Other than Peach and possibly Jigglypuff, I just don’t see Falcon winning another matchup in the top seven. I hate Falcon so much, but I’m not willing to go as far as to say he beats Sheik and Marth handily enough to overcome relatively underwhelming matchups against Fox and Falco. And if you think Falcon beats Fox or Falco, then…props to you for being an insane person.

Do you think Melee will be popping this summer? – aero_plane

Yes, but I wouldn’t expect it at the major level. In their place, I could see locals in established scenes to returning to larger attendances than before. My brain tells me it will be a modest return to form, but my heart is telling me to hope for mid-2015 levels of in-person Melee hype.

Stoc – a New England TO and Melee Stats Patron – has talked about wanting to create a “mini-Midwest culture” in the Northeast with regards to encouraging inter-regional travel. With the pandemic in the rear view mirror (fingers crossed), I fully expect this to continue.

As a relatively newcomer to the scene, how did you become comfortable with establishing yourself as a historian for events that you weren’t directly a part with? Being a conduit of 00’s smash culture that you only experienced second-hand from smashboards and the people you talk to etc? – X10shun

I think I became comfortable with it because I wanted to give a perspective that the scene lacked – a more journalistic one.
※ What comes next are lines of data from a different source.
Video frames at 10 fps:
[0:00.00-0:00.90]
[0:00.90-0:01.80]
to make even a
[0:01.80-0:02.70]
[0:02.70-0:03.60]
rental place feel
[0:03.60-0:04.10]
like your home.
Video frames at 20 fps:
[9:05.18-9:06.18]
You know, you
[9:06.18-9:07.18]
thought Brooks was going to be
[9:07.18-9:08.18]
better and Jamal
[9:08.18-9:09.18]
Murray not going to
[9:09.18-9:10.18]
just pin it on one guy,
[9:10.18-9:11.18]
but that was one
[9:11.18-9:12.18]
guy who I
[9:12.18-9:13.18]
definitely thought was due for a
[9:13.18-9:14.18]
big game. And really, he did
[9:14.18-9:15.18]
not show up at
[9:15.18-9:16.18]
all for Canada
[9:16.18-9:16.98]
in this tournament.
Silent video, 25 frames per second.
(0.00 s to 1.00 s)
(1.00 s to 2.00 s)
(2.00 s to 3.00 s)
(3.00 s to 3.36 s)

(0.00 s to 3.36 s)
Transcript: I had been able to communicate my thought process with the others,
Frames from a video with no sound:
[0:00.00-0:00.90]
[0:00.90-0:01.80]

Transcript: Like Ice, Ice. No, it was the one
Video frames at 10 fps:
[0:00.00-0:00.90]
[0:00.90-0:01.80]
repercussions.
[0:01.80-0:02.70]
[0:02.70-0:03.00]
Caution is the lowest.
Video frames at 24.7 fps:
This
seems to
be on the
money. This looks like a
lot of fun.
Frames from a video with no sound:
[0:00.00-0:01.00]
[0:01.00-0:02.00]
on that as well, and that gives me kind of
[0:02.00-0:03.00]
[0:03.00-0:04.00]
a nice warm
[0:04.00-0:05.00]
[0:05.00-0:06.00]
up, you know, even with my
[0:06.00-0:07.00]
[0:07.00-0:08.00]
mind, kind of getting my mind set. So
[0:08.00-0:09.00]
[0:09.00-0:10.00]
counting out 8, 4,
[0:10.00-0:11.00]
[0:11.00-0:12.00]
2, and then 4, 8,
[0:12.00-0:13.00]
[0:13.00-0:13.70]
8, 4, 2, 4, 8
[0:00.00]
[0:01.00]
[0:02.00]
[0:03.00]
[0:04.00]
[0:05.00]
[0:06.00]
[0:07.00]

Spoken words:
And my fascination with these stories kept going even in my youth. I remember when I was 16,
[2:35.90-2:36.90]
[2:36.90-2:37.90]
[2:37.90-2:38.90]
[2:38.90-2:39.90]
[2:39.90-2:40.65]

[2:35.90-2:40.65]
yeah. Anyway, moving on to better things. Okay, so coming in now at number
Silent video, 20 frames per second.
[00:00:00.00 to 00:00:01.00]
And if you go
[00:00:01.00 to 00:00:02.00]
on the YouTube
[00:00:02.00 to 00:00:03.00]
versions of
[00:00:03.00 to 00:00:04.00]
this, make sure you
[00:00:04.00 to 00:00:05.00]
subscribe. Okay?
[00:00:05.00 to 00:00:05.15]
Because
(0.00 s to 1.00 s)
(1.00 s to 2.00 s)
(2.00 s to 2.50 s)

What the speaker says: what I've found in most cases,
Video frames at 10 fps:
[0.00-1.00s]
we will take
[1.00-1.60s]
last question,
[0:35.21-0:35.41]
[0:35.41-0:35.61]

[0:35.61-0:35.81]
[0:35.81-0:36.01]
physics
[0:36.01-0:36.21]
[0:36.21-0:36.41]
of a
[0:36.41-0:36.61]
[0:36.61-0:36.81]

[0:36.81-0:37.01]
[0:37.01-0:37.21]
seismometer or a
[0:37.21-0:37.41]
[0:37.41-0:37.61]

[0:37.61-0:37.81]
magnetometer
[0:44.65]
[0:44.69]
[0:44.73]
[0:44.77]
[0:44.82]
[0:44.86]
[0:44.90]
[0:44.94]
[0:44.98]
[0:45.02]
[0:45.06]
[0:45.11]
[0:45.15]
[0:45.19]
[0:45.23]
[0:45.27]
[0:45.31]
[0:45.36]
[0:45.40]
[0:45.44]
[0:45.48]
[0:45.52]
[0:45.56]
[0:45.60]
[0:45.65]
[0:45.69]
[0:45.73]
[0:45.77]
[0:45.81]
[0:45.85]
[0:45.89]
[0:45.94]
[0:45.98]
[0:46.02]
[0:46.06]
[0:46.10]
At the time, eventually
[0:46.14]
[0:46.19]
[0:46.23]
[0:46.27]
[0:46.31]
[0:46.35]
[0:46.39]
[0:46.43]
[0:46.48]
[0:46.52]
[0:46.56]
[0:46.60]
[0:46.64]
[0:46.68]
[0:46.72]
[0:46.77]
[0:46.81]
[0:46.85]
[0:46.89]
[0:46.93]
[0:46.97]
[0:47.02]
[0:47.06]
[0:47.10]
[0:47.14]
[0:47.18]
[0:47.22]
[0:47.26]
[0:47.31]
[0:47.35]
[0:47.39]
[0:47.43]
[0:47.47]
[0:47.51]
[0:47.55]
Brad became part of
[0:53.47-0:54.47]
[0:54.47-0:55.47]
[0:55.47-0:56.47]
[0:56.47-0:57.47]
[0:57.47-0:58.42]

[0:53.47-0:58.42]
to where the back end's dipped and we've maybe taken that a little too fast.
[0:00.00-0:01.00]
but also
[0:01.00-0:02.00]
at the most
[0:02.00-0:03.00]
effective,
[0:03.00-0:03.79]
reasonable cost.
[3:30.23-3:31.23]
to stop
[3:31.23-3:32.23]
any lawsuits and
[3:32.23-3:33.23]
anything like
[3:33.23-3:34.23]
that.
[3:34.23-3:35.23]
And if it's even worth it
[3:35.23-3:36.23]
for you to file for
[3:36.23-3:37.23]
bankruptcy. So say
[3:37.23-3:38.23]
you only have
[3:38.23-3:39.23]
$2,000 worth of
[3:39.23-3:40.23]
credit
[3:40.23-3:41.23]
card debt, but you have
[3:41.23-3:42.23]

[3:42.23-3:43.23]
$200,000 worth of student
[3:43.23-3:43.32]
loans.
Most of Melee history has been told through the lens of people who were deeply involved in the competitive scene’s survival. There’s value in a detached, encylopedic, but appreciative approach, and it’s one I hope the scene benefited from.

With that said, I think my reputation in the scene is a little different than what it used to be. In early 2017, I was the “Smash History” guy who wrote longform articles that subverted the “listicle” genre (similar to what my Allston Melee comrades do) by complementing the format with dedicated research from myself and a friend (Pikachu942). Two years later, I was the author of The Book of Melee; someone who expected, upon publishing this book, to never write about Melee again.